I have obviously done something wrong with the f function I just dont know what. I apologise as this is most likely extreamly basic.
% compute the expressions f(x) and g(x)for x=10^-1,10^-2,...,10^-14
% which values (f(x) or g(x)is more accurate
x=[10^-(1),10^-(2),10^-(3),10^-(4),10^-(5),10^-(6),10^-(7),10^-(8),10^-(9),10^-(10),10^-(11),10^-(12),10^-(13),10^-(14)];
f=(exp(2.*x)-(exp(x).*cos(x)).^2./x.^2)
f = 1×14
1.0e+28 * -0.0000 -0.0000 -0.0000 -0.0000 -0.0000 -0.0000 -0.0000 -0.0000 -0.0000 -0.0000 -0.0000 -0.0001 -0.0100 -1.0000
g=(exp(x).*sin(x)./x).^2
g = 1×14
1.2173 1.0202 1.0020 1.0002 1.0000 1.0000 1.0000 1.0000 1.0000 1.0000 1.0000 1.0000 1.0000 1.0000
% modify program to compute relative error in the inaccurate values using
% the more accurate values as estimates of the true value. For each
% x=10^-1, 10^-2,...,10^-14, print x, computed values and relative error
error_f=(f(x)-g(x)/g(x))
Array indices must be positive integers or logical values.

2 Comments

Since we're comparing f against g for some measure of accuracy, we need to know what they're supposed to be. The fact that they're vastly different means that one or both of the expressions is incorrect, but there's no way to know which.

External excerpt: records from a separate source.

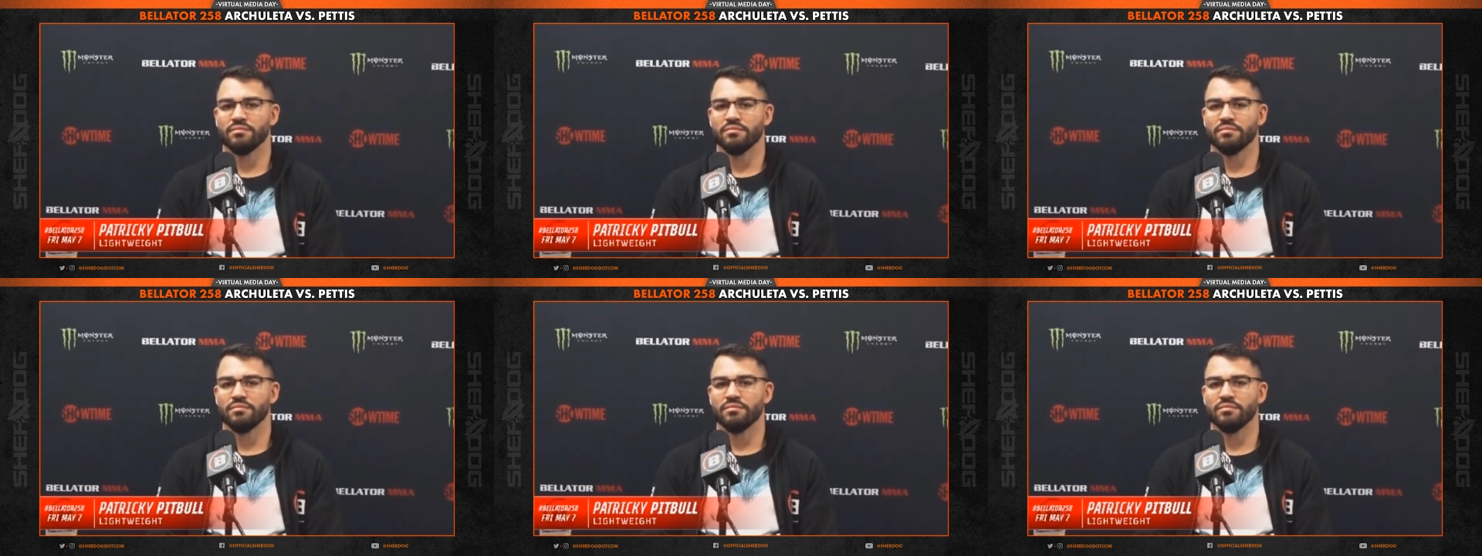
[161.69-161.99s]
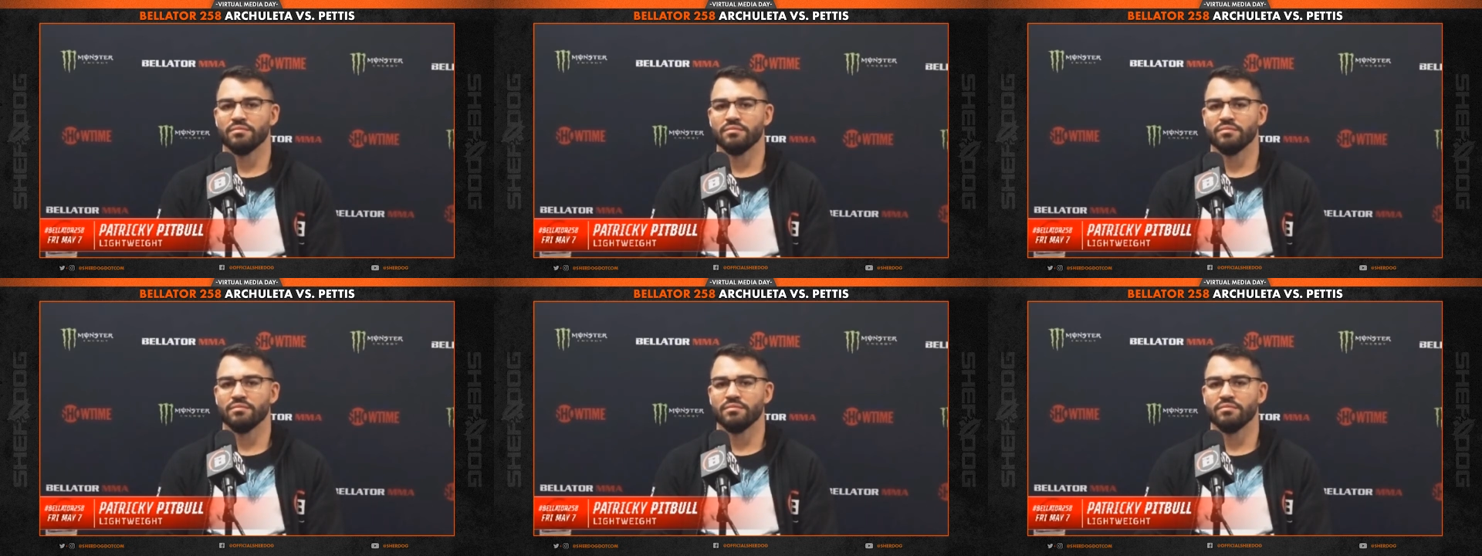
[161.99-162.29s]

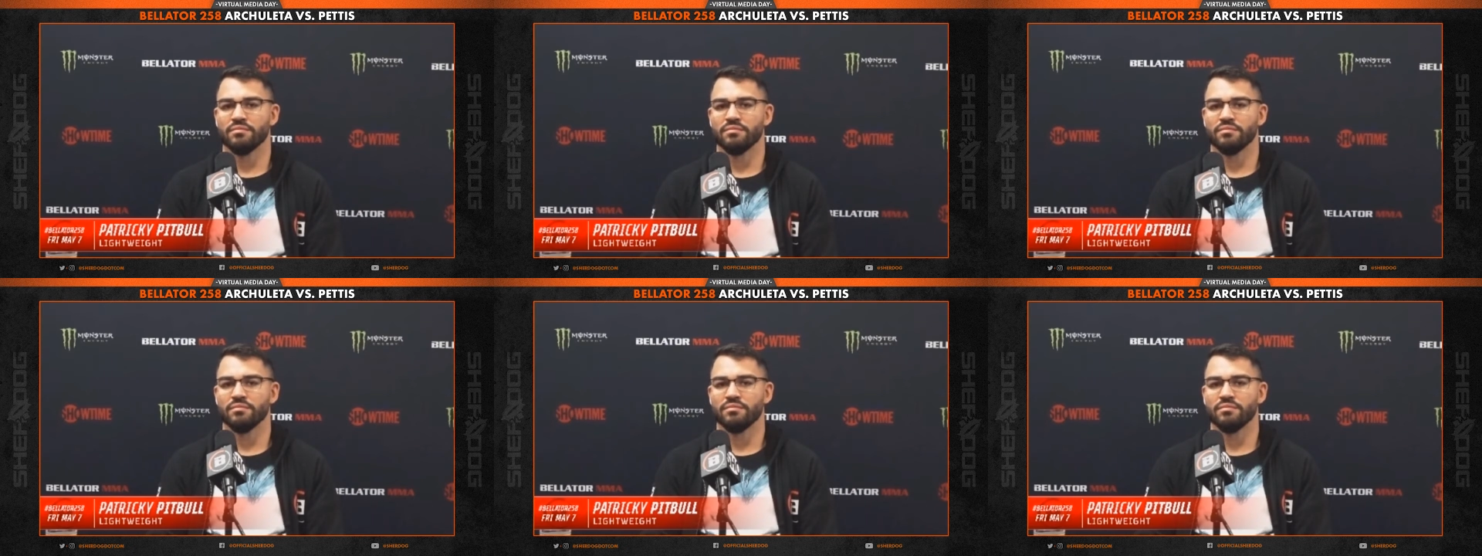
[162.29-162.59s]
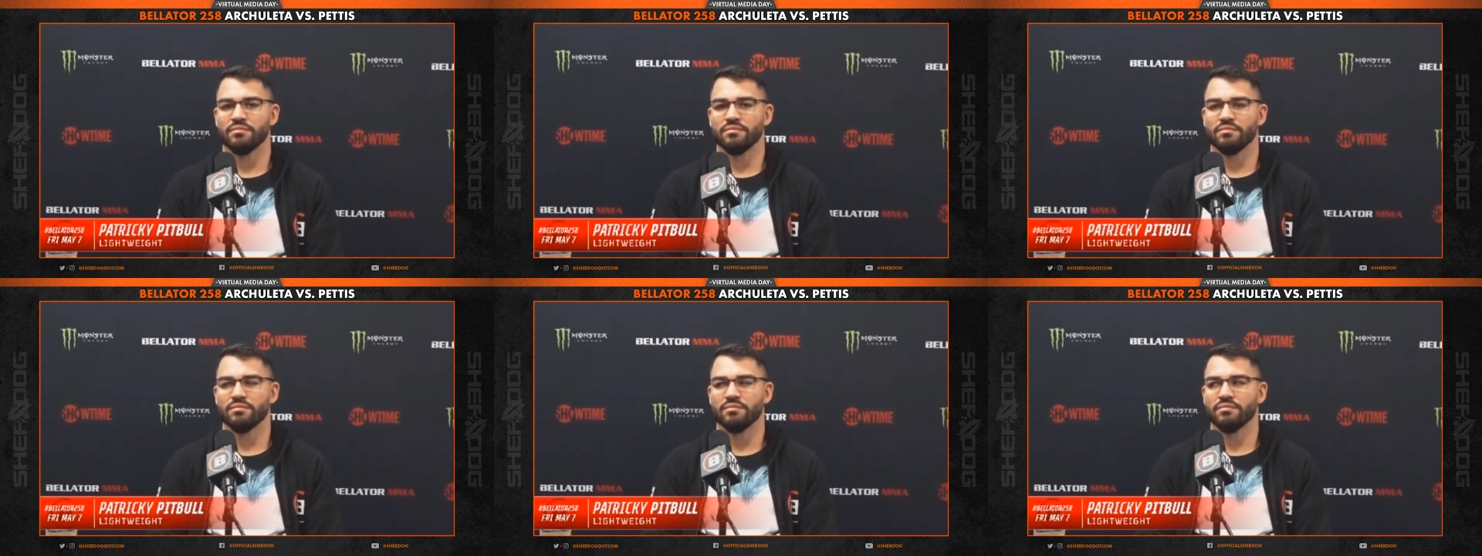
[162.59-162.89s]

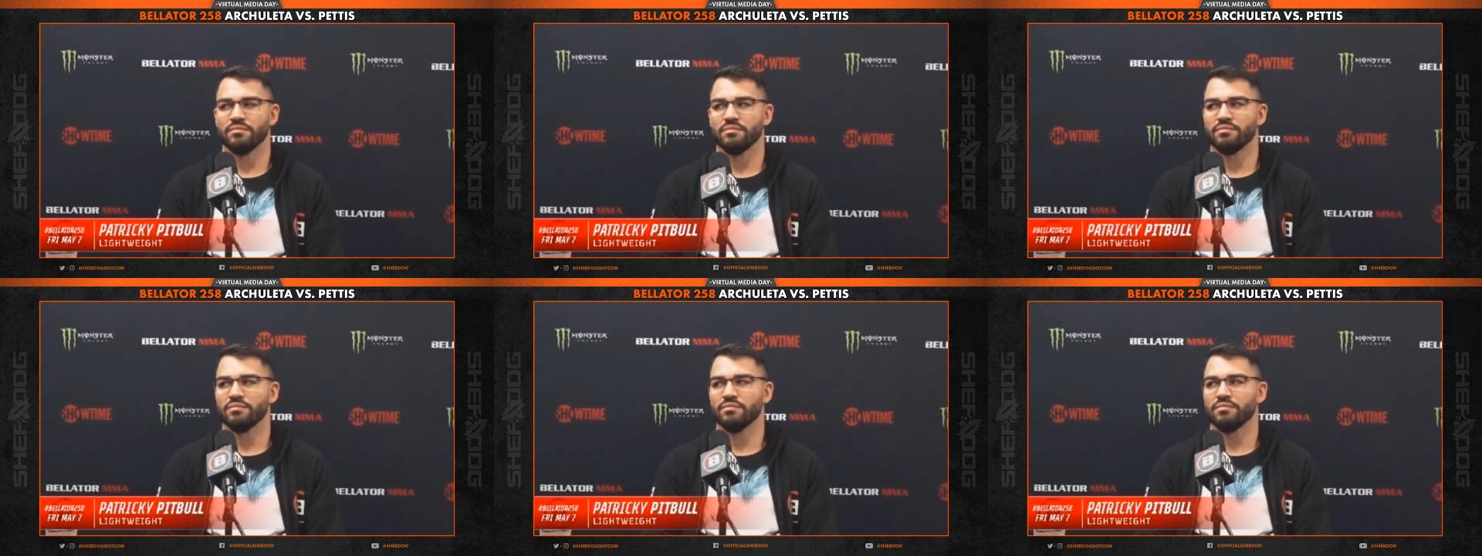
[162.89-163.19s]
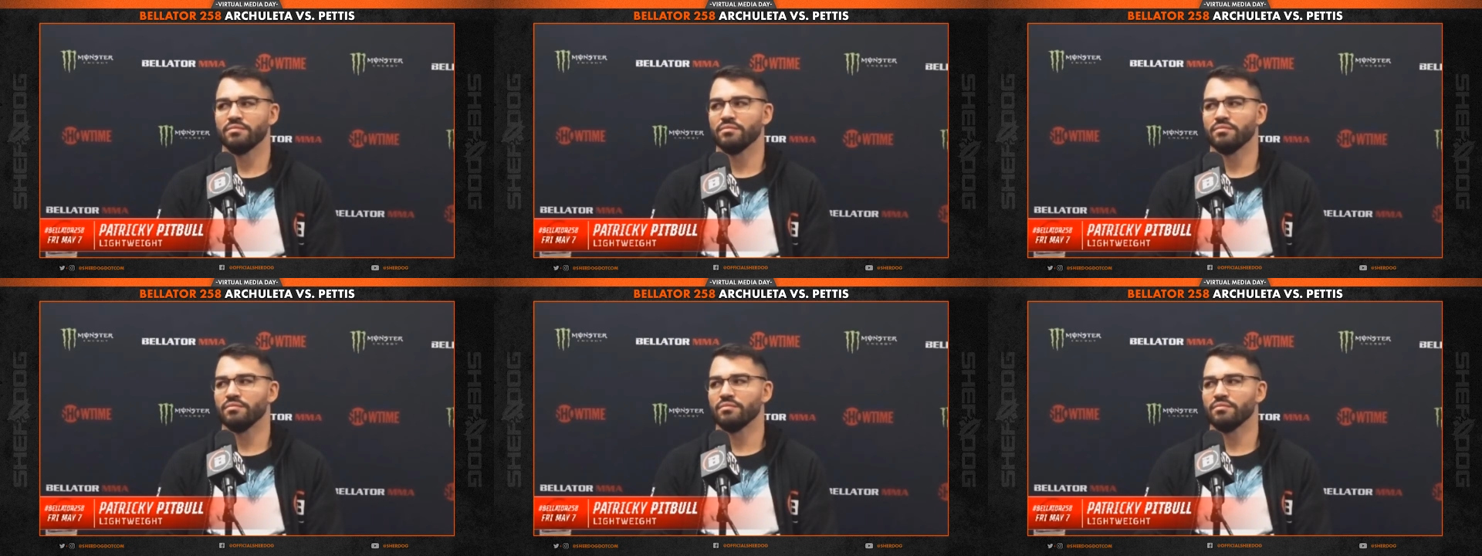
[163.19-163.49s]

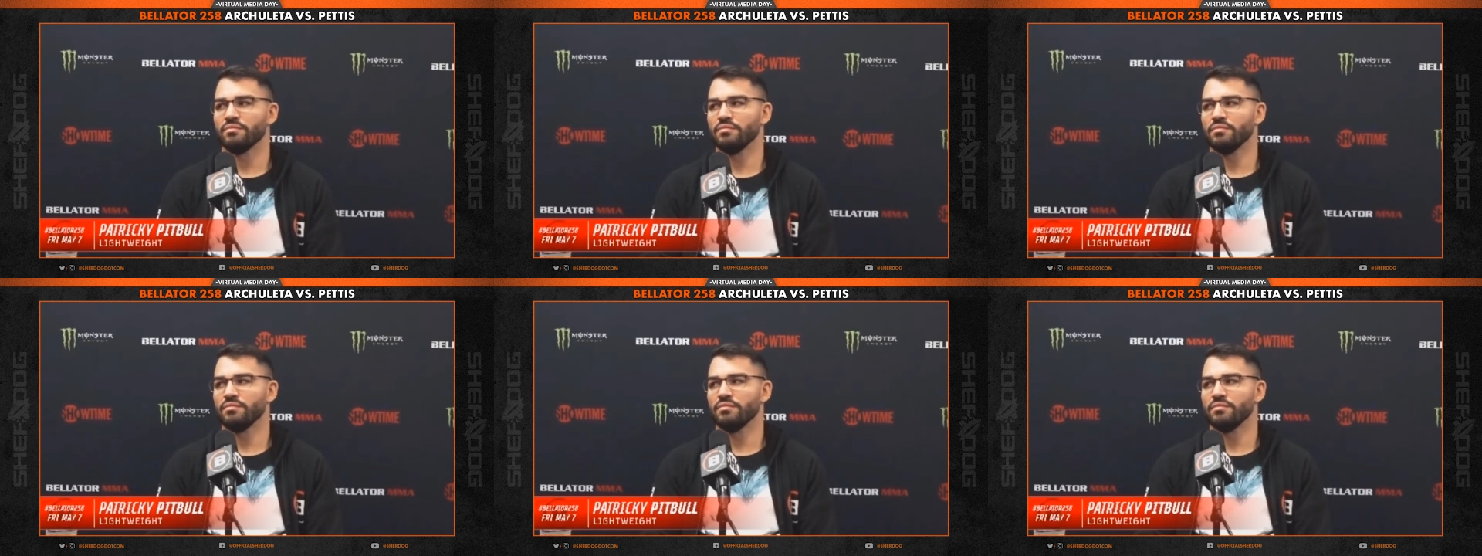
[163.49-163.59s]
[no speech]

There are a couple additional things that can't hurt:
x = 10.^-(1:14); % a simpler way to write that
f = (exp(2.*x)-(exp(x).*cos(x)).^2./x.^2)
g = (exp(x).*sin(x)./x).^2
error_f = (f-g)./g % f and g are just numeric vectors
I'm not sure that's the intended way to calculate the error, but that looks like what you were trying to do.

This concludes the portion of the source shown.